I squealed, “Ha! Now what are you gonna to do? See if you can get out!”
He looked at me then pulled his wrist away from the pole in a snap, and the cuff on the pole slid down to the concrete. He grabbed the cuff on his wrist and backed the gears out with a crunch and dropped it next to the other one. We stared at each other for a minute. Then he turned and walked away.
The Jump
Mid-jump I was deciding whether that running start was a good idea. My foot did sink in the muck quite a bit when I pushed off, making me think that I should have just stuck to the broad jump like Sam and Pete. But I figured I’d have a better shot at getting across with a running start given my more substantial frame. It’s not that I’m fat; the lady in the husky section told me that I look like a strong young man as she pinned my school pants. And you’d think that being strong would help you jump farther, but I’ve really never found that to be the case. That goes for running too. Last summer Sheri Sandelson beat me in the beanbag relay and would always tag me first in freeze tag. I spent a lot of time frozen. But I think it’s because Sheri’s uncle was a baseball player or something and because Mom made me an extra stack of hot cakes and three extra sausages that morning. Mom had been making sure I had enough to eat since Dad died, so she always saw that I ate my normal share plus some. She’d feed me two fried chops instead of one, three scoops of mac and cheese on chicken night, and would sometimes come into my room with more bread pudding saying that I should eat it because it was the corner piece. My stomach hurt often and sometimes I told her, but most of the time I didn’t want to upset her. She’d say that she wanted to make sure I grew up to be a big man like my dad and then she’d stay at the table watching me until I swallowed every last bite of extra mashed potato. Once, after my shower, I let a whole dinner of meatloaf and peas go into the toilet. I tried to be quiet, but Mom heard me and walked in as I retched. She cried herself to sleep that night. Since then she started calling me in from playing earlier and earlier and I always came home and ate for her.
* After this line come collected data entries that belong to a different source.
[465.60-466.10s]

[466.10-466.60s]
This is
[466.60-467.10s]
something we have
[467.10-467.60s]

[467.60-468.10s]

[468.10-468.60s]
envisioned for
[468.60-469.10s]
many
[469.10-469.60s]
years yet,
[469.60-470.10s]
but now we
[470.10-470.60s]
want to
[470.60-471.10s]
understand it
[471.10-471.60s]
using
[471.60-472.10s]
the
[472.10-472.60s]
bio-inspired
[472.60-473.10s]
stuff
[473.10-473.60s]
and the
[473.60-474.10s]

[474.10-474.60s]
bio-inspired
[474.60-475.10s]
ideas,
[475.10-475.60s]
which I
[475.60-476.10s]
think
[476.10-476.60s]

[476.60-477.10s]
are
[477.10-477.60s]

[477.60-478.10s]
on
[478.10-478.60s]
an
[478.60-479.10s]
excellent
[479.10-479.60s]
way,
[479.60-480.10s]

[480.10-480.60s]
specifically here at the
But today I decided I couldn’t hear her, and I followed Pete and Sam into the field. A clear sky above, I looked down and saw plenty muddy water still ahead of me. I flopped down as gracefully as possible and sent water spraying into the cattails where a red-winged blackbird took flight. Sam and Pete doubled over with laughter. Then they jumped in and we splashed each other under the setting sun.
Cajun Wallpaper
“The Yellow Wallpaper” by Charlotte Perkins Gilman stuck in my gut as a young boy and never left. It was the first story to shake me up, to move me in a lasting way. Gilman’s story pulled the glaze from my eyes and revealed elements of society and existence that I hadn’t yet appreciated - crushing inequalities regarding gender, the fragility of mental health, futility, outrage, and of course beauty. It felt like I was being let into the protagonist’s secret world - I could feel her suffering and madness. But while these revelations were not the norm in my life at the time, (emphasis: at the time), I strongly identified with the character. So there I was, a boy in south Louisiana in the 1990s identifying with an oppressed and mentally ill woman from the late 19th century. And when the issues in the story appeared in my own life in one form or another, the story was there. That’s when writing goes beyond.
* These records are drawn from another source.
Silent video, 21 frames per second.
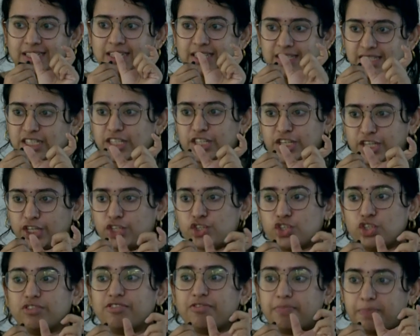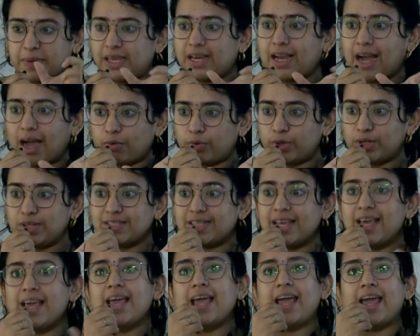consideration of peak hours.
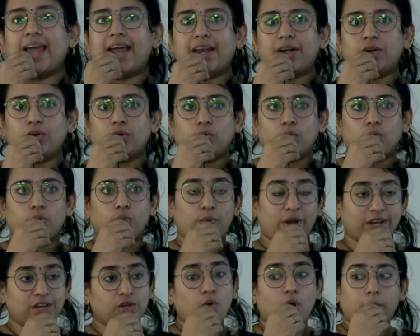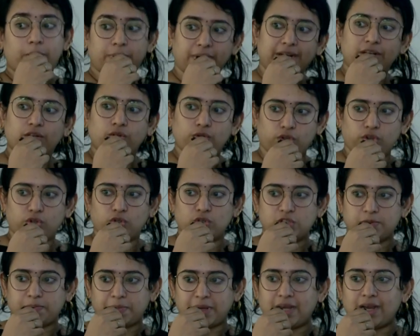And when you operate during
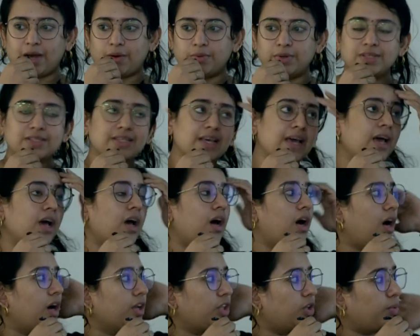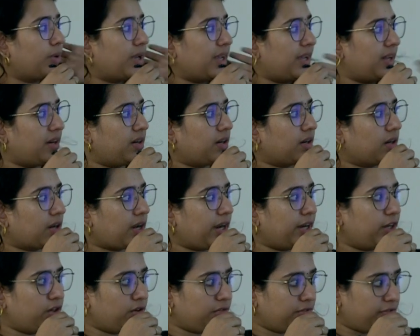those peak hours, you can
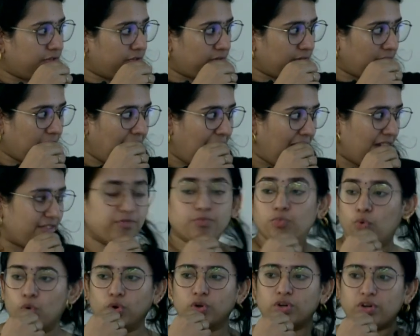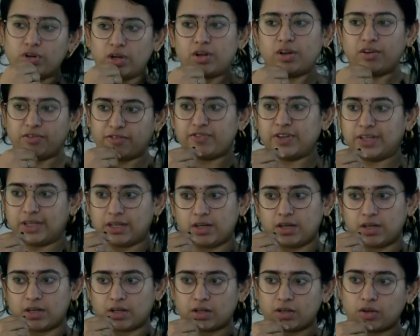kind of have more
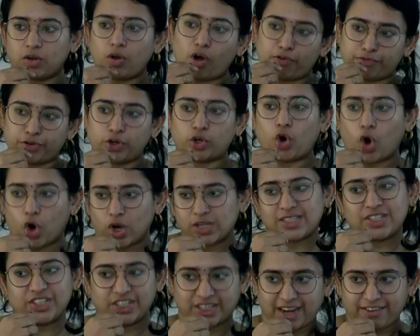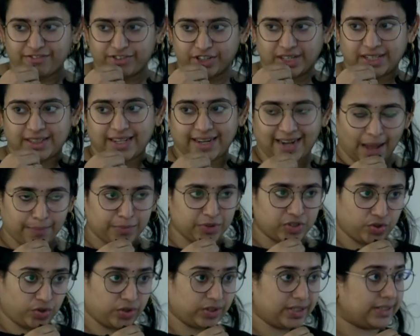of your cost recovery that
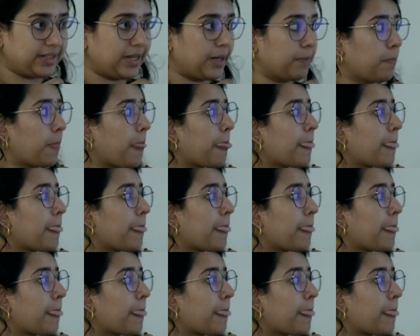happens during that time.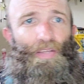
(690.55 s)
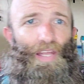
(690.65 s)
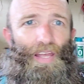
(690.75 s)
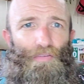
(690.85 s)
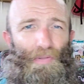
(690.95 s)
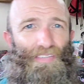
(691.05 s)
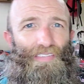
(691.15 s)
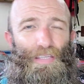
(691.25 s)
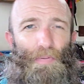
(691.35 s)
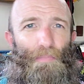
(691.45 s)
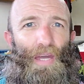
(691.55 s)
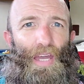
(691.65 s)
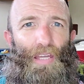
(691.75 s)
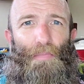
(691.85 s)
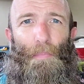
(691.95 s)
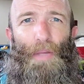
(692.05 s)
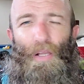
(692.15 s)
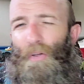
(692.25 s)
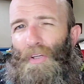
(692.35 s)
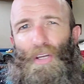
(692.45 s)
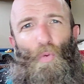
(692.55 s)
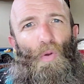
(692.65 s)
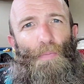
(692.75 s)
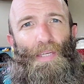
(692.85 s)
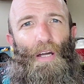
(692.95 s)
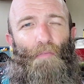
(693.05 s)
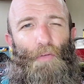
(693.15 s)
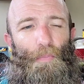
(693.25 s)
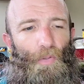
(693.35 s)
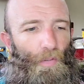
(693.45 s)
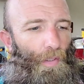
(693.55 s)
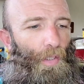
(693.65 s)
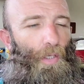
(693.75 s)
And that has my sleeping bag and my pillow. You're going to want to be comfortable.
Through the example above, and through many other stories - both brutal and beautiful - reading has given me insight into the worlds of others at times when I wouldn’t have otherwise had access. Bullfighting in Pamplona, playing the execution lottery, the Salinas Valley, an act of chivalry at the A & P - reading brought these places and the experiences of the characters therein to life. And those experiences never leave me. In the best of contexts, the identification with character, like in The Yellow Wallpaper, drives compassion and reminds us that we are the same at the core. Human. When emotional identification rings true within a story and changes the way you see fellow humans and also sticks with you, the writing has done something special. Today, as ever, we need to identify with each other. Story can help us get there.